Knowledge Graph
Structured knowledge as nodes + edges
A structured knowledge representation: entities (people, companies, concepts) as nodes; relationships as edges. Structure instead of plain text.
A knowledge graph (KG) models knowledge as nodes (entities) and
edges (relationships). Instead of plain text "Anthropic makes Claude,
headquartered in San Francisco, CEO is Dario Amodei," a KG stores
discrete triples:
(Anthropic) -[makes]-> (Claude),
(Anthropic) -[based-in]-> (San Francisco),
(Anthropic) -[CEO]-> (Dario Amodei).
The win: multi-hop queries ("where does the CEO of the company that makes Claude live?") solve in one query. Plain-text RAG struggles to synthesize this; graph traversal nails it.
Two modern AI uses: 1. Graph RAG: parse documents and auto-extract a KG, then have the LLM walk the graph. Microsoft's open-source GraphRAG project pioneered this. 2. Hybrid retrieval: vector search + KG search together. Vectors for similarity, KG for structural queries.
Classic KG systems: Wikidata (structured Wikipedia), Google Knowledge Graph (search "knowledge panels"), Neo4j, ArangoDB.

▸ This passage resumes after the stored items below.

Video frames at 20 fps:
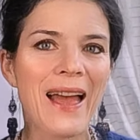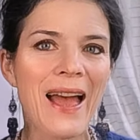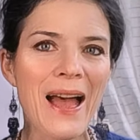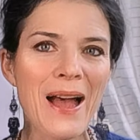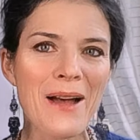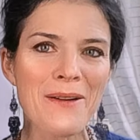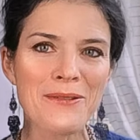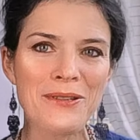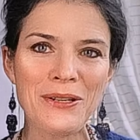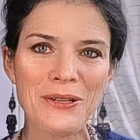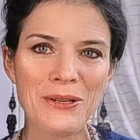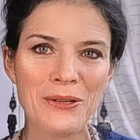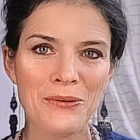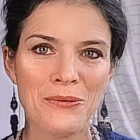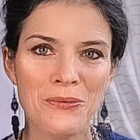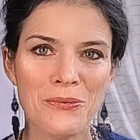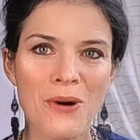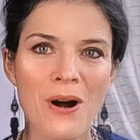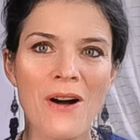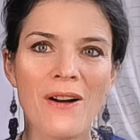How do
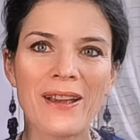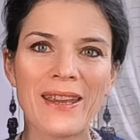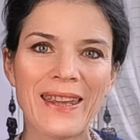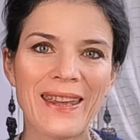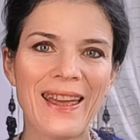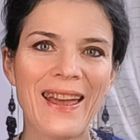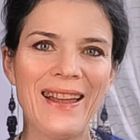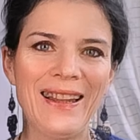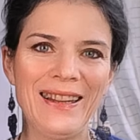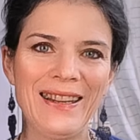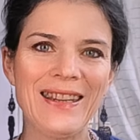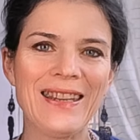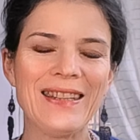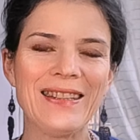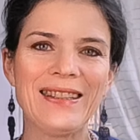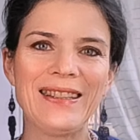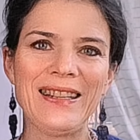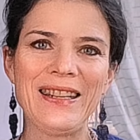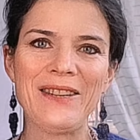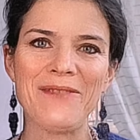you walk
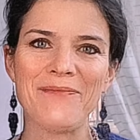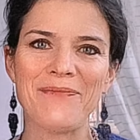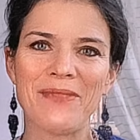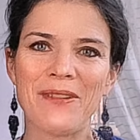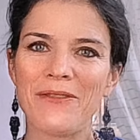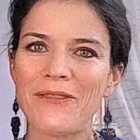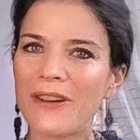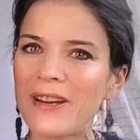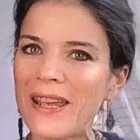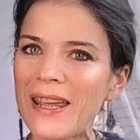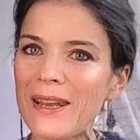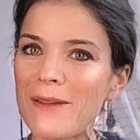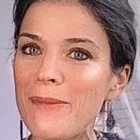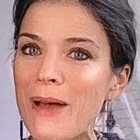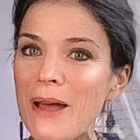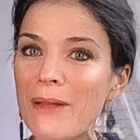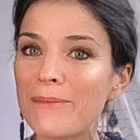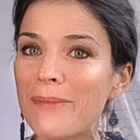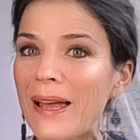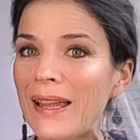elegantly? Forget
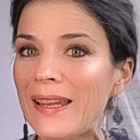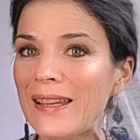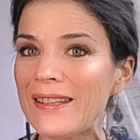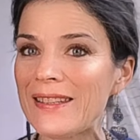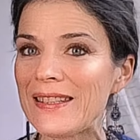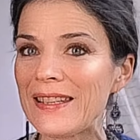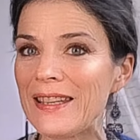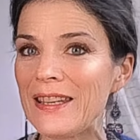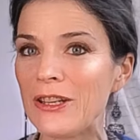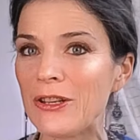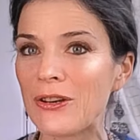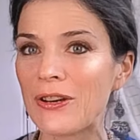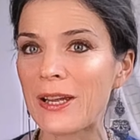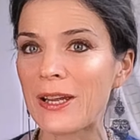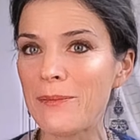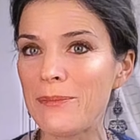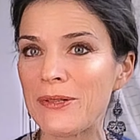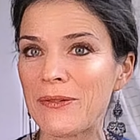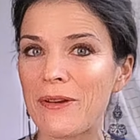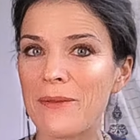about balancing your
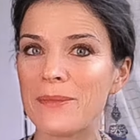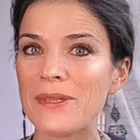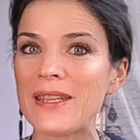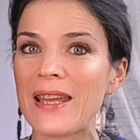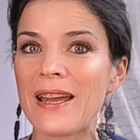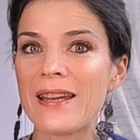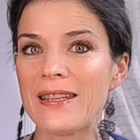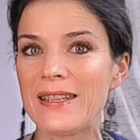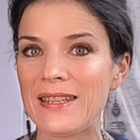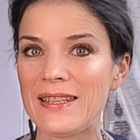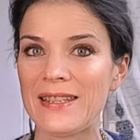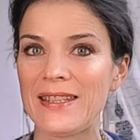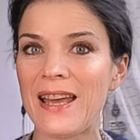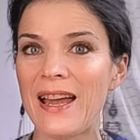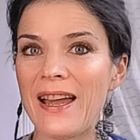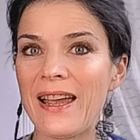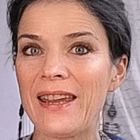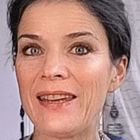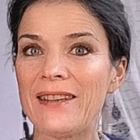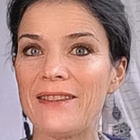hips from side to
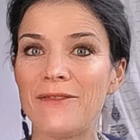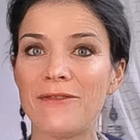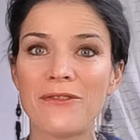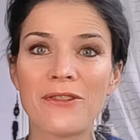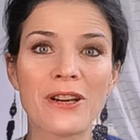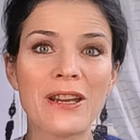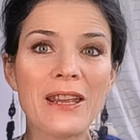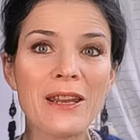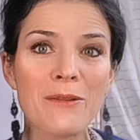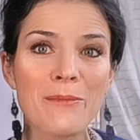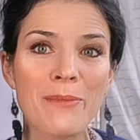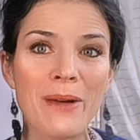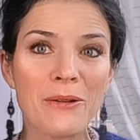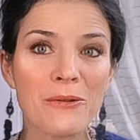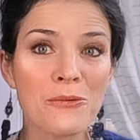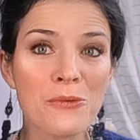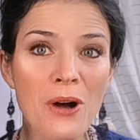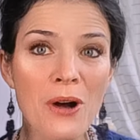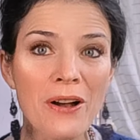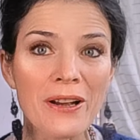side, and forget
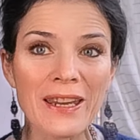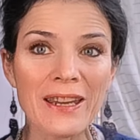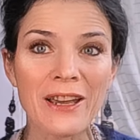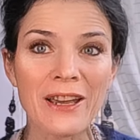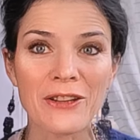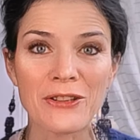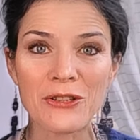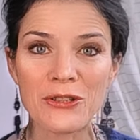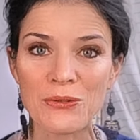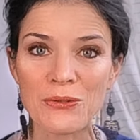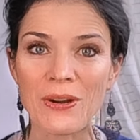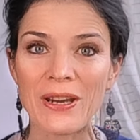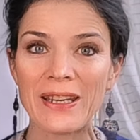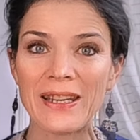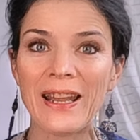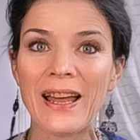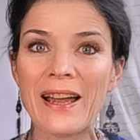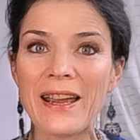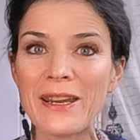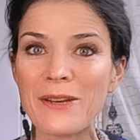about walking on a
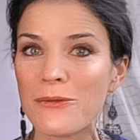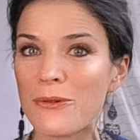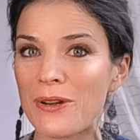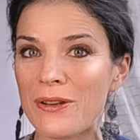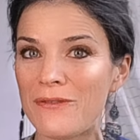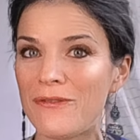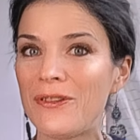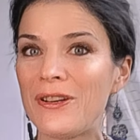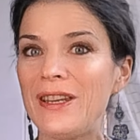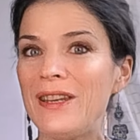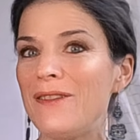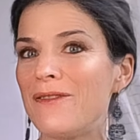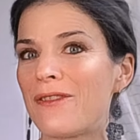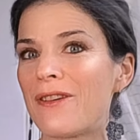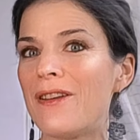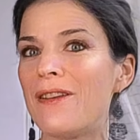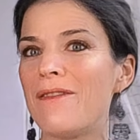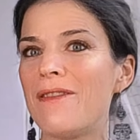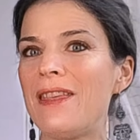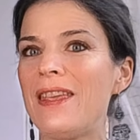straight line, one foot in
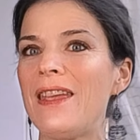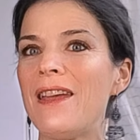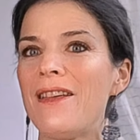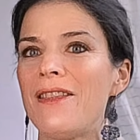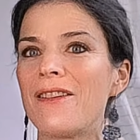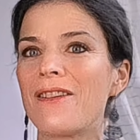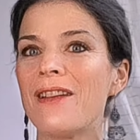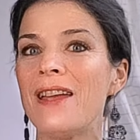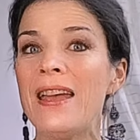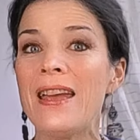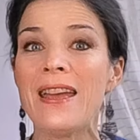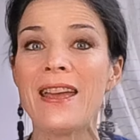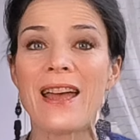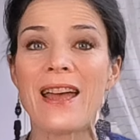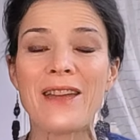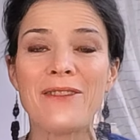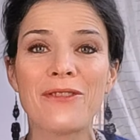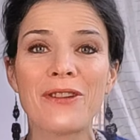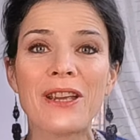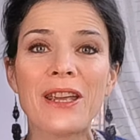front of the other,
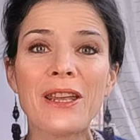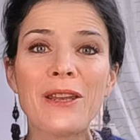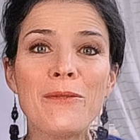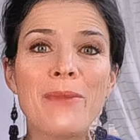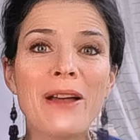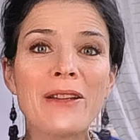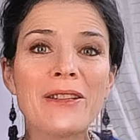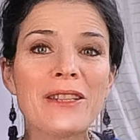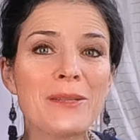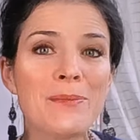and forget about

A library's text collection (classic RAG) vs a family tree (KG). To find "John's father's cousin" in text, you scan every page. On the tree, 3 clicks — follow the nodes, answer pops out. Structured knowledge always beats plain text — if you can extract the structure up front.

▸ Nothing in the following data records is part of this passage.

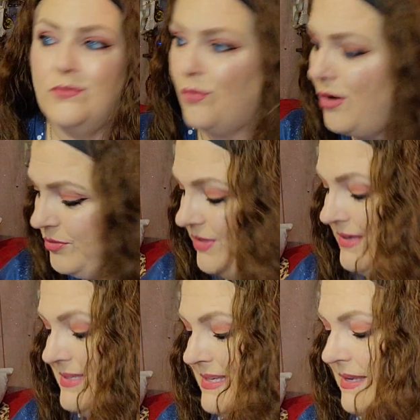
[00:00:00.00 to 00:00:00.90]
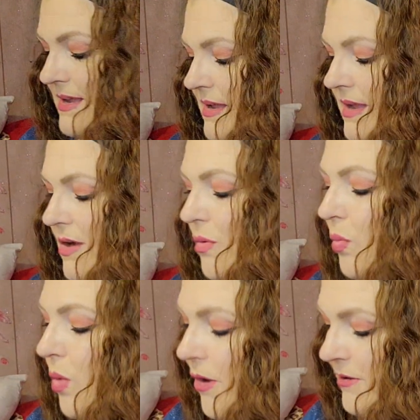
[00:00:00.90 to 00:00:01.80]
worth it.
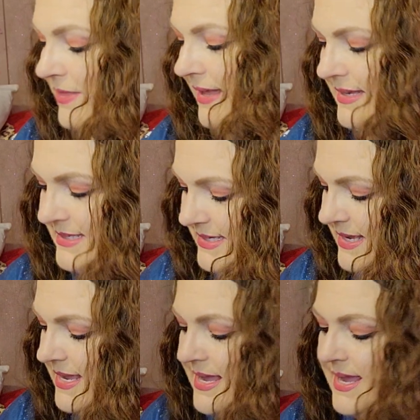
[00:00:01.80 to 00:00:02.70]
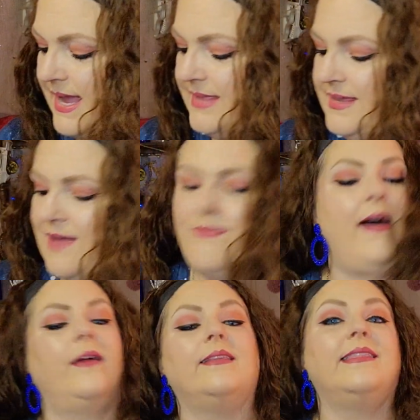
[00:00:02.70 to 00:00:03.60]
Worth it. And then I
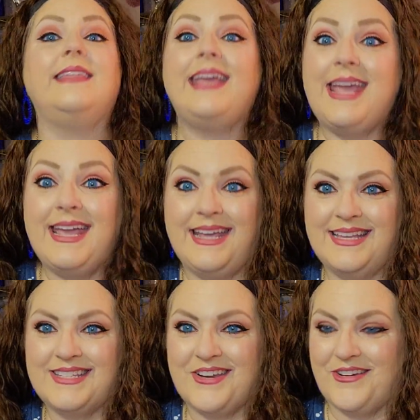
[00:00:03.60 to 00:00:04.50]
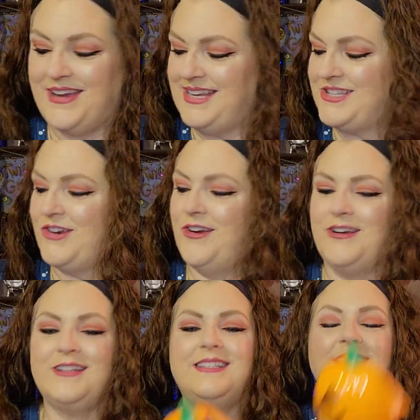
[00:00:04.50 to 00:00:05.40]
found these
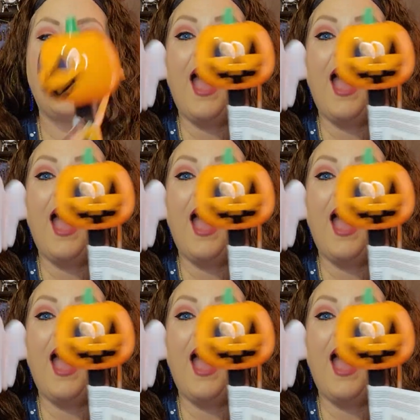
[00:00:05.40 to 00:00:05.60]
creatures.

Microsoft GraphRAG (late 2024): ingest the Sherlock Holmes stories, auto-build a KG: - Characters (Holmes, Watson, Moriarty) - Relationships (friend, enemy, kin) - Events (murder, investigation, resolution)
Classic RAG: "who is Holmes's most frequent enemy?" pulls 50 chunks and struggles to count enemy mentions.

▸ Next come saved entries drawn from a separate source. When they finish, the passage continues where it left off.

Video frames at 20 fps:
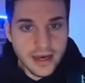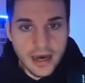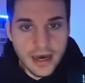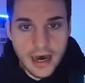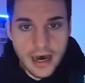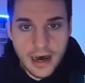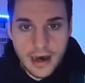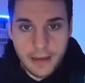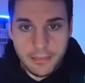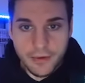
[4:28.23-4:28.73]

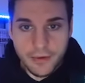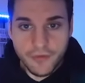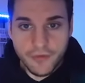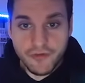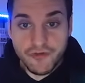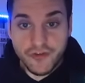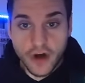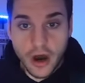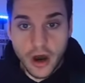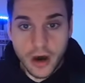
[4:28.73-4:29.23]
um,
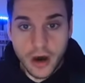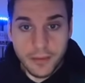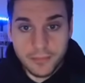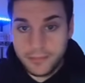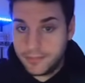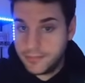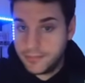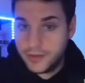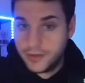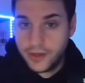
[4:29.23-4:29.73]

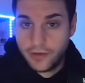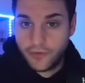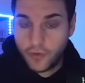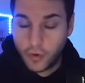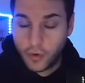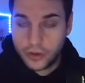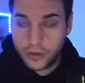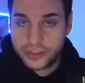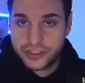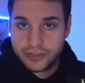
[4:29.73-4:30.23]
from, of
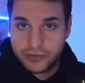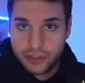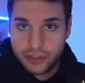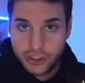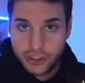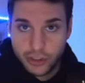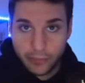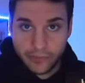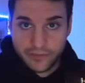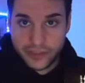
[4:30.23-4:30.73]
course,
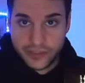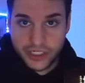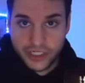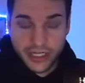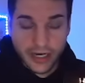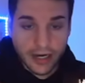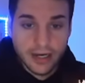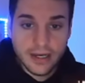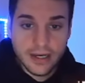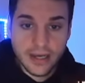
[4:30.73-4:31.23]
Super
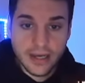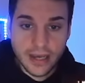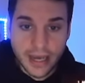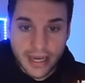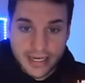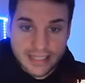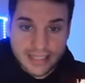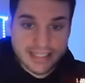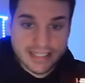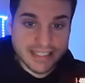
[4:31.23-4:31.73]
Vegeta,
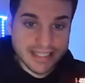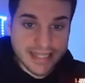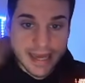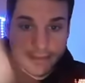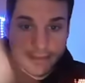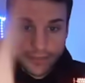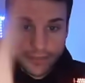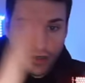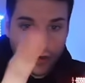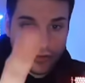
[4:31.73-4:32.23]
and he
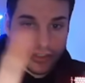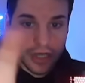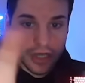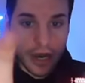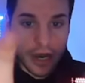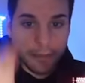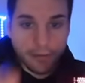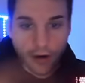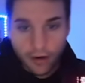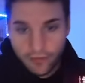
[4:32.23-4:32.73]
slapped it on
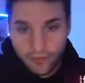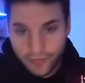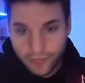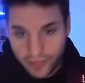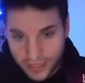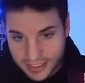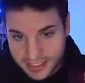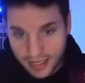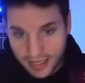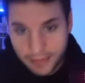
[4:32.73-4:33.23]
top of
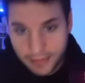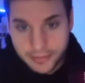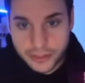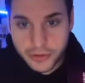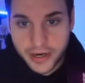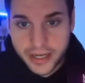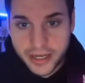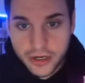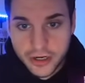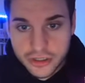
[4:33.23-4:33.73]
this image
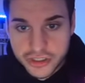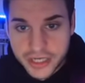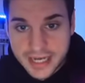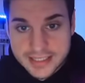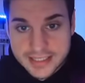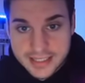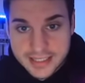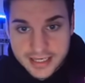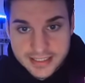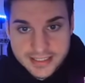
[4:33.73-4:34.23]
right here. As you
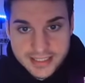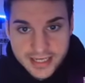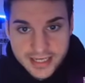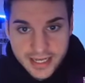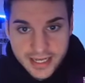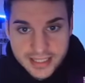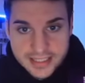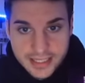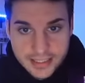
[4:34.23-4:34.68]
guys can see, it's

Graph RAG: walk "Holmes-enemy-of" edges in the KG, count, return the highest-frequency node. Sub-second, 100% correct.
Microsoft reported 40-50% accuracy gains on internal Q&A with Graph RAG.
- Multi-hop queries (relationship traversal needed)
- Lots of structured entities (people, companies, products with relations)
- Authoritative data (Wikipedia, ontologies, taxonomies)
- Reducing hallucination risk — KG data is verifiable
- Medical/biological research (drug interactions, protein networks)
- Plain text is enough — KG extraction overhead is unnecessary
- Few/changing relationships — KG maintenance is hard
- Semantic similarity suffices (vectors are better)
- Quick prototype — building a KG takes weeks
KG extraction quality drives everything
Auto-extraction (with an LLM) produces wrong triples. 'Apple' fruit or company? Disambiguation is essential. Wrong KG = wrong answers, less safe than no KG.
Graph DB complexity
Neo4j, ArangoDB use specialty query languages (Cypher, AQL). SQL teams ramp up slowly. Consider SaaS options (Memgraph, Dgraph).
Maintenance cost
New docs update the KG; conflicts must be resolved ('Acme' vs 'Acme Corp.'). Automated pipeline + human oversight required.